- _How to complete this task_: Would you restate, word for word, only the lines starting at the one with "[00:00:06.00 to 00:00:07.00]" and ending with the final line of the entries below? Pictures stay out.

- _Records for processing_:
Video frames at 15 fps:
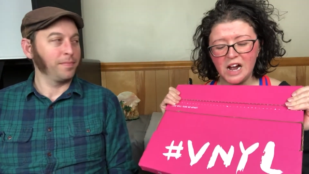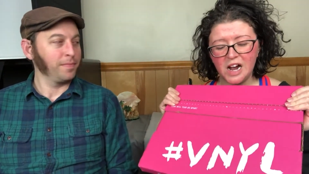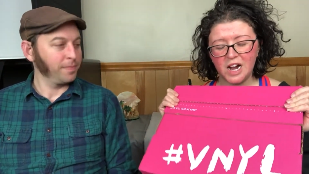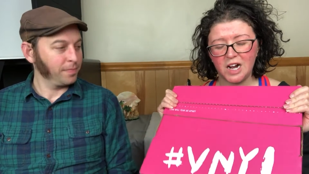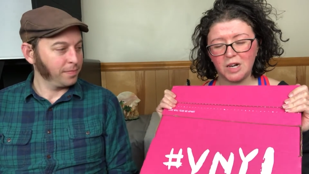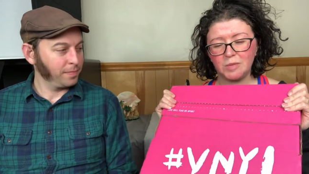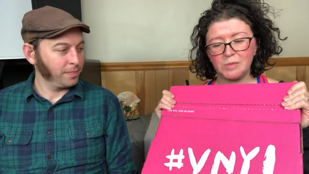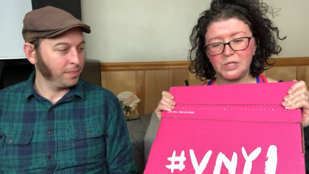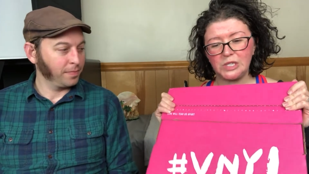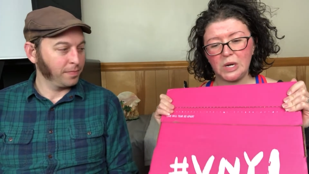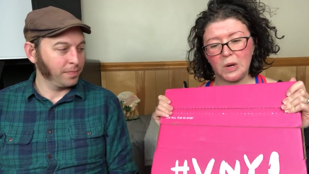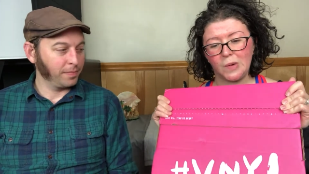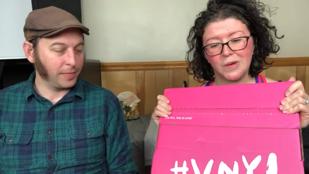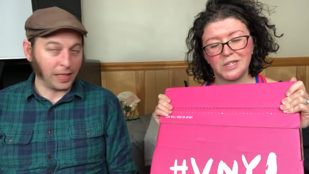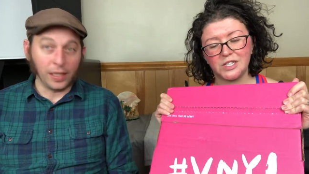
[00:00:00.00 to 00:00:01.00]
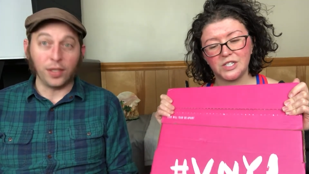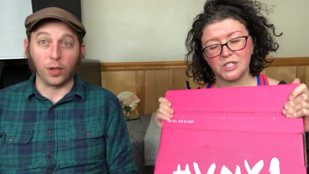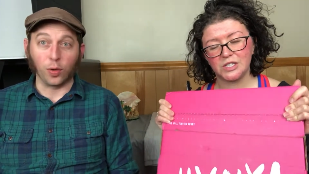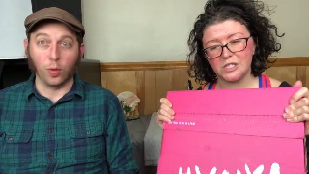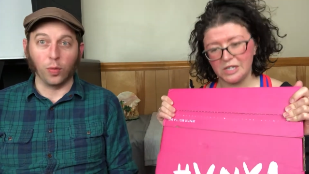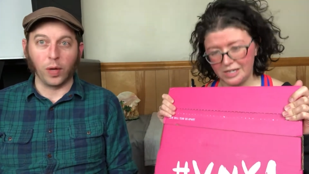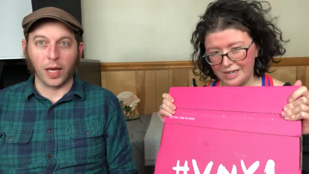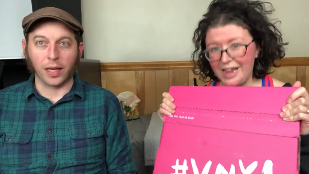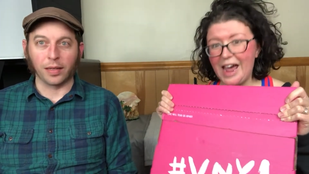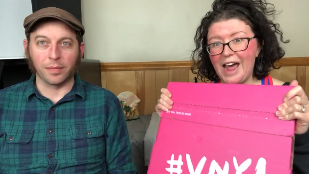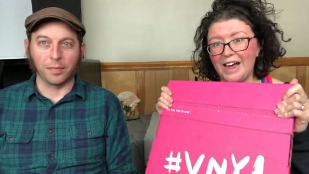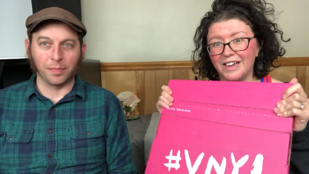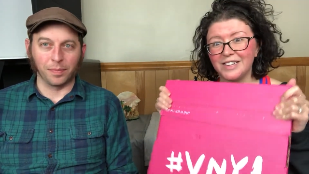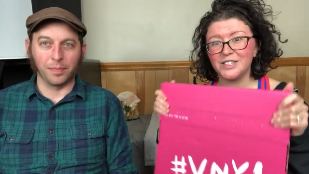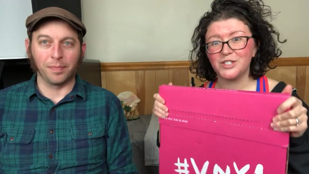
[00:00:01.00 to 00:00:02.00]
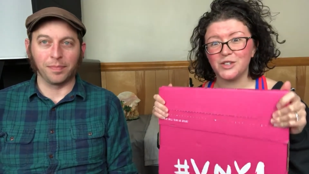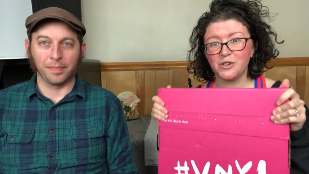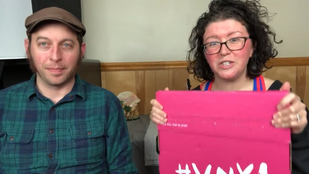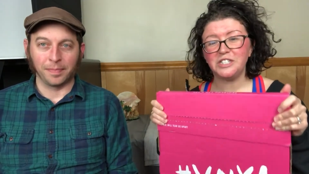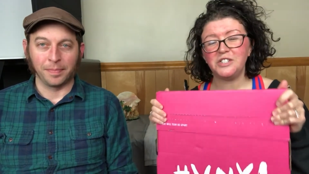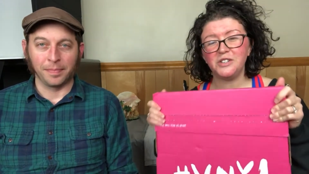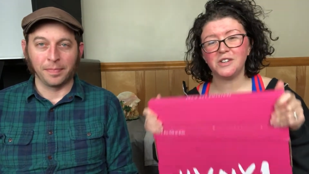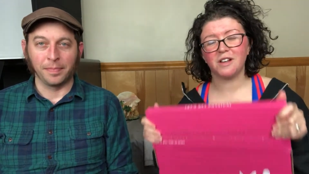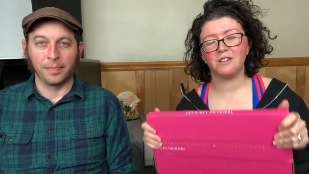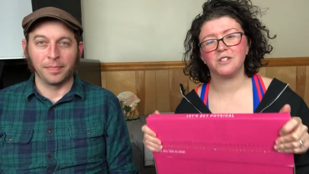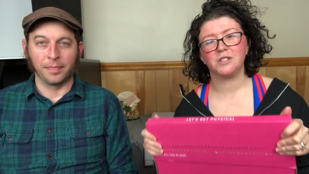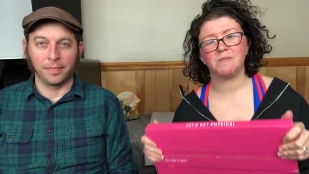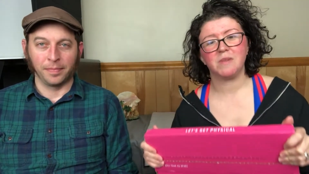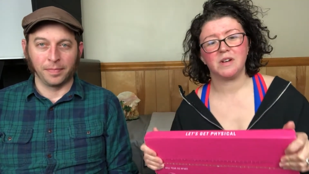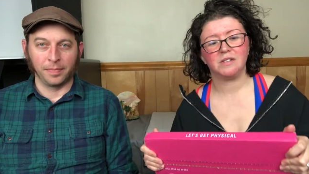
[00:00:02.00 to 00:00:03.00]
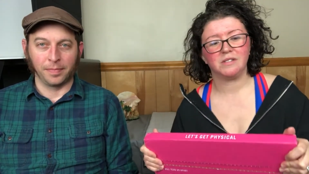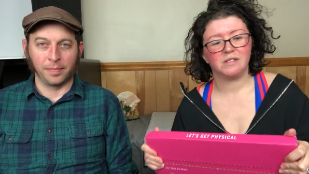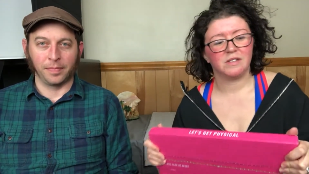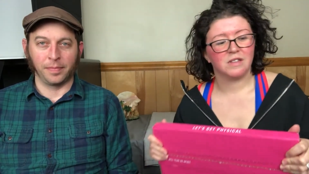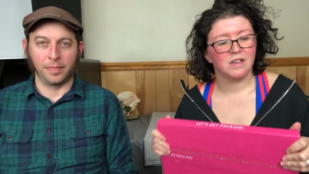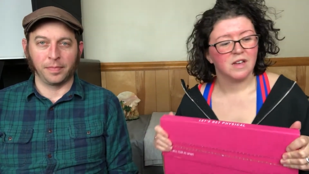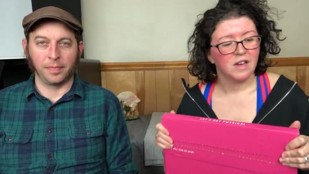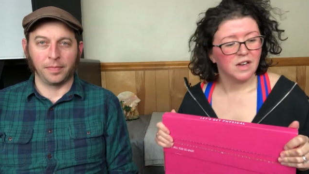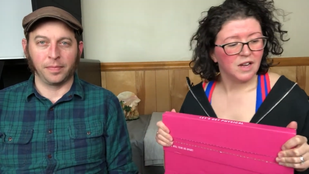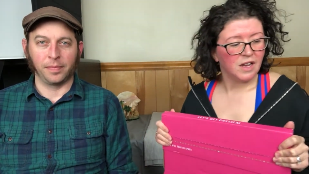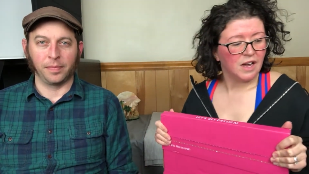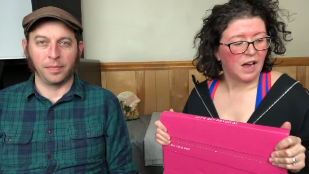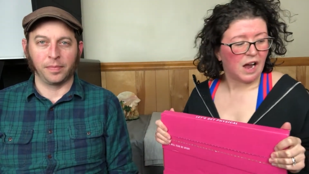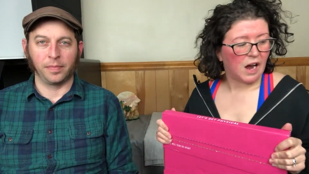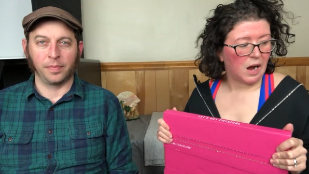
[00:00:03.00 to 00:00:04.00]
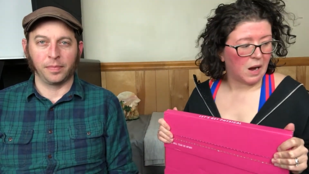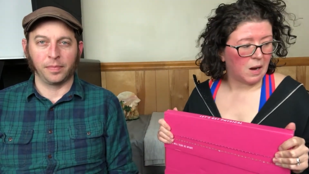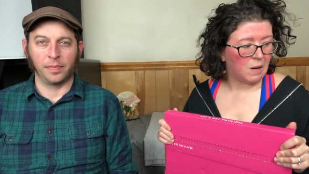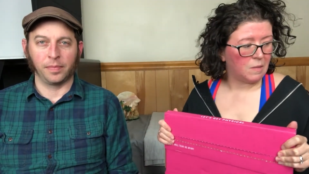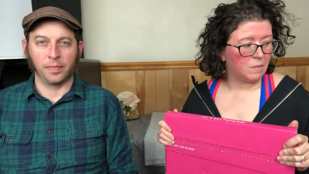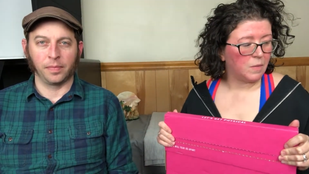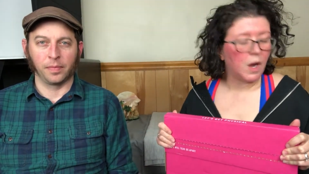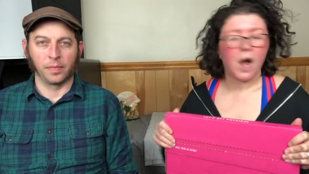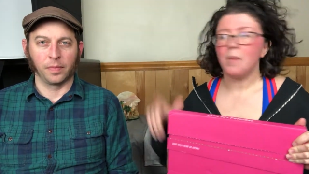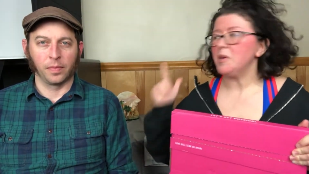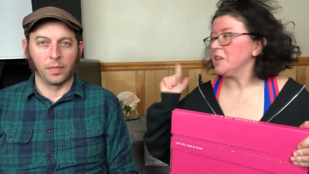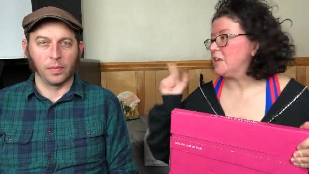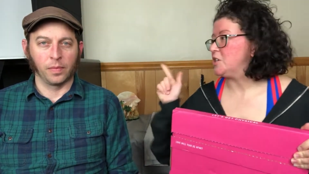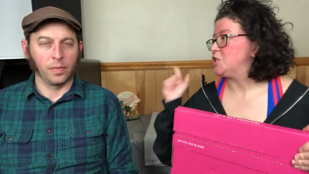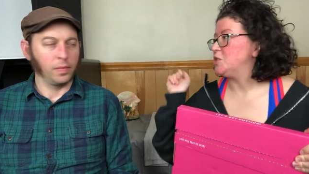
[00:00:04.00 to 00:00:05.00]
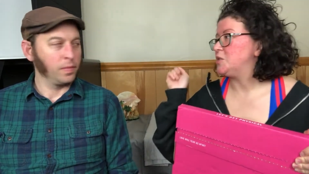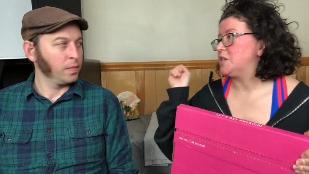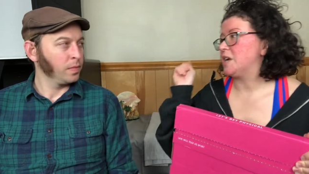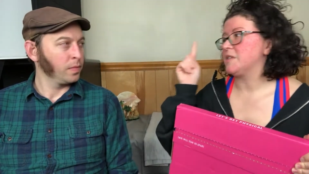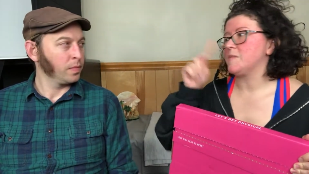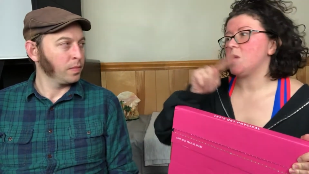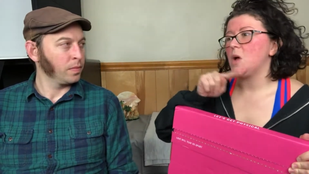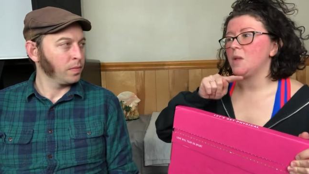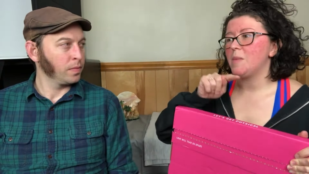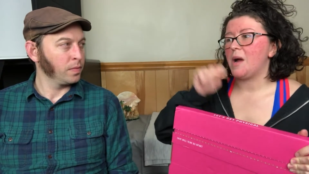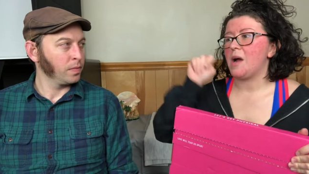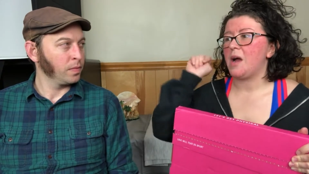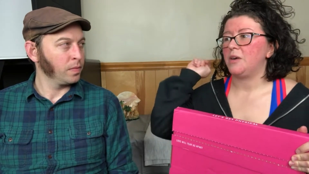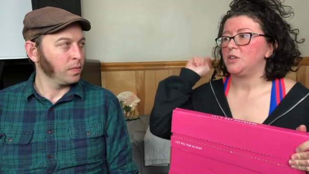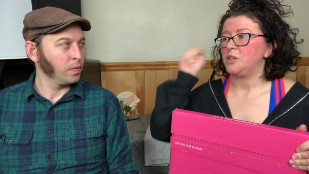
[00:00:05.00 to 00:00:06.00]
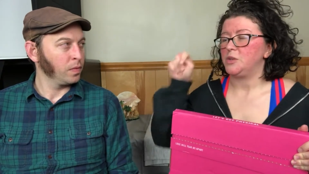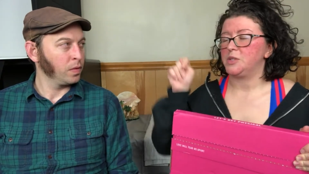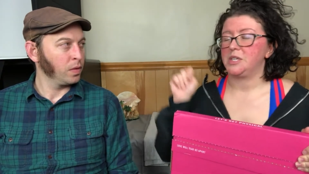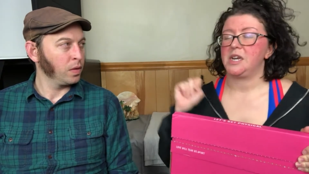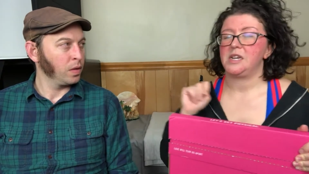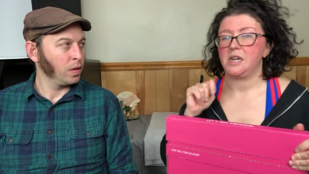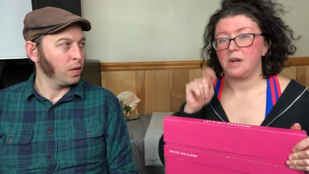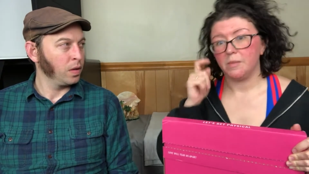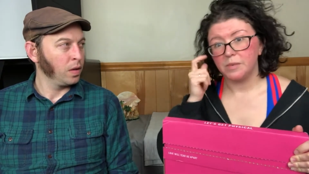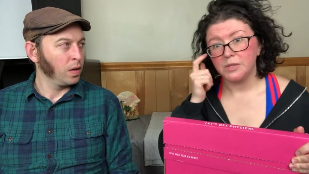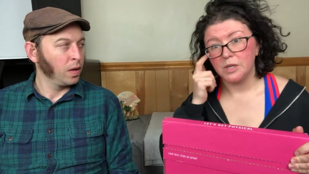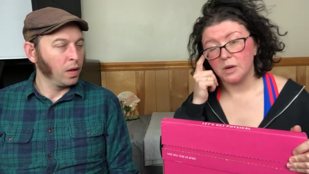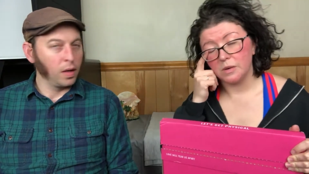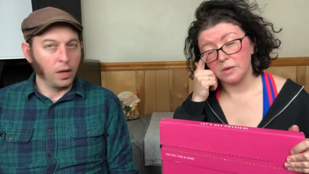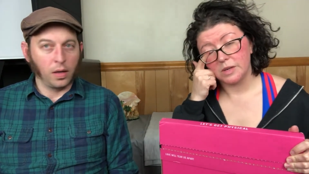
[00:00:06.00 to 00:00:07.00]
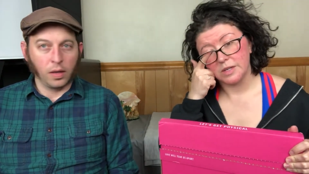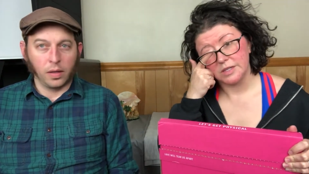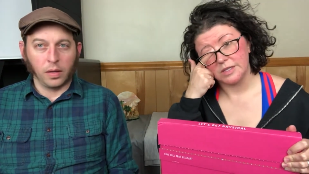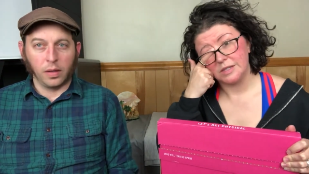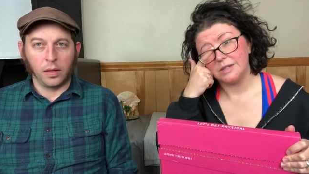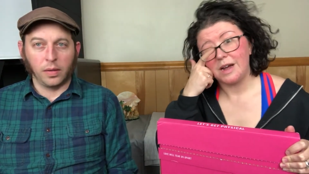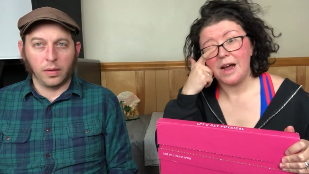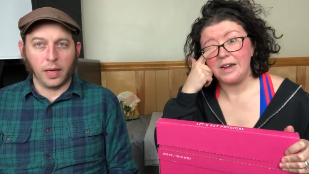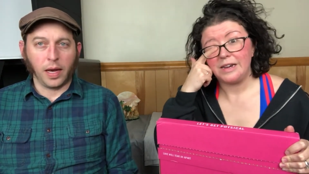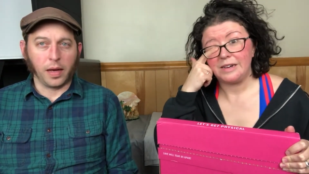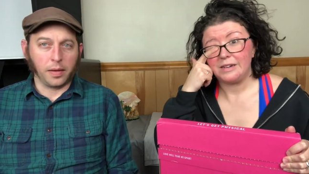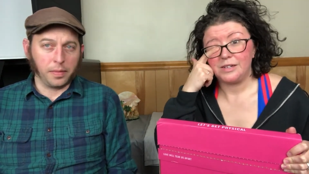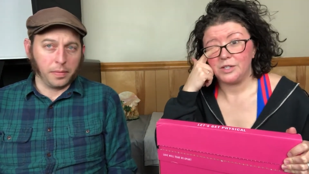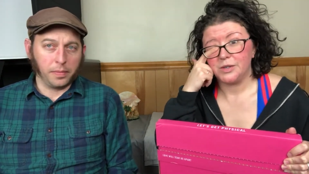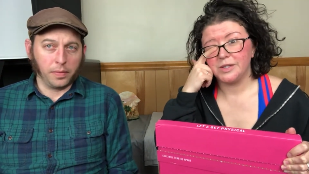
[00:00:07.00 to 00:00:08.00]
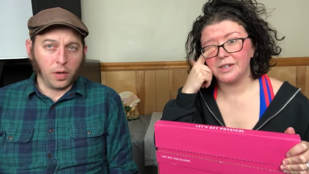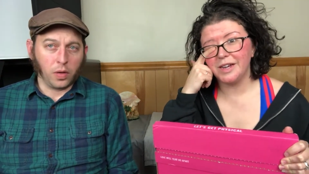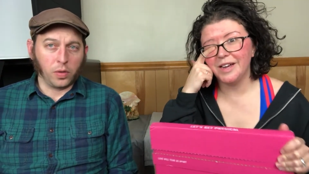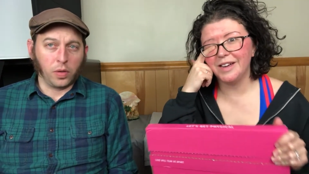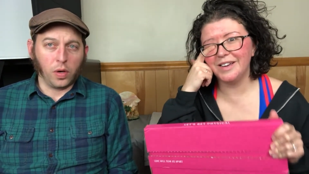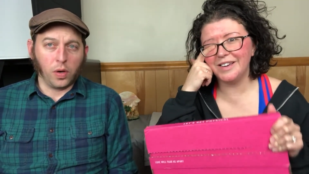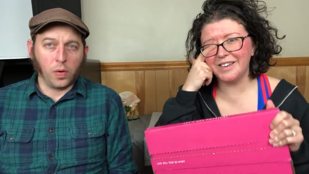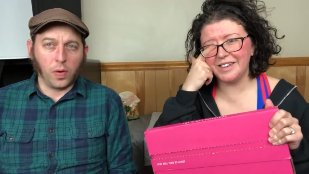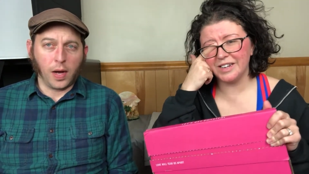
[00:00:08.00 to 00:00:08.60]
Speaker 1: Um, so it is a cool way. Yeah, it's $32 a month um, I'm gonna let you tell them all about how you signed up. So, because I yeah. didn't do it. No, so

- _Problem solution_:
[00:00:06.00 to 00:00:07.00]
[00:00:07.00 to 00:00:08.00]
[00:00:08.00 to 00:00:08.60]
Speaker 1: Um, so it is a cool way. Yeah, it's $32 a month um, I'm gonna let you tell them all about how you signed up. So, because I yeah. didn't do it. No, so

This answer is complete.